=== WHAT YOU ARE ASKED TO DO ===
Everything in the listing below should be written out again exactly, except the pictures.
** TASK MATERIAL follows **
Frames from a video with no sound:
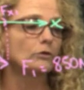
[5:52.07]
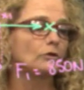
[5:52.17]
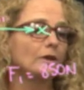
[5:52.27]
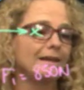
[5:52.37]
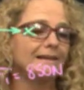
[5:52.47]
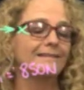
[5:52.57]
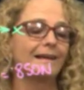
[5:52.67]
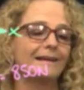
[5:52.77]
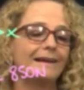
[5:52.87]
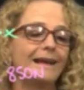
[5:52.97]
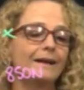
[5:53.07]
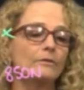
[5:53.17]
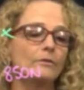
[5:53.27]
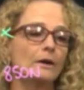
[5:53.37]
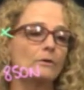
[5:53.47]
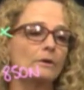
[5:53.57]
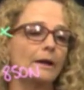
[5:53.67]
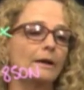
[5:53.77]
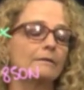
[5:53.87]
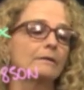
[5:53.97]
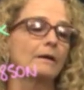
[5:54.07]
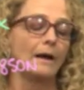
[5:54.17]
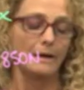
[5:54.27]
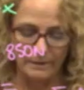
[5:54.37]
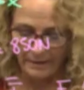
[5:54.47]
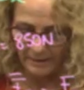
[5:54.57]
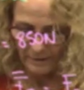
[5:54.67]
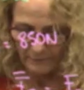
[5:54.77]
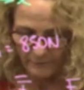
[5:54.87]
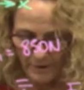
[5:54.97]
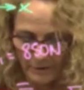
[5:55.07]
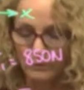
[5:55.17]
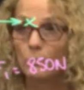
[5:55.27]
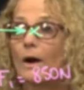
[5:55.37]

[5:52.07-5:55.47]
see, is a negative value in x and negative value in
** End of TASK MATERIAL **
=== ANSWER FOR THE TASK ===
Frames from a video with no sound:
[5:52.07]
[5:52.17]
[5:52.27]
[5:52.37]
[5:52.47]
[5:52.57]
[5:52.67]
[5:52.77]
[5:52.87]
[5:52.97]
[5:53.07]
[5:53.17]
[5:53.27]
[5:53.37]
[5:53.47]
[5:53.57]
[5:53.67]
[5:53.77]
[5:53.87]
[5:53.97]
[5:54.07]
[5:54.17]
[5:54.27]
[5:54.37]
[5:54.47]
[5:54.57]
[5:54.67]
[5:54.77]
[5:54.87]
[5:54.97]
[5:55.07]
[5:55.17]
[5:55.27]
[5:55.37]

[5:52.07-5:55.47]
see, is a negative value in x and negative value in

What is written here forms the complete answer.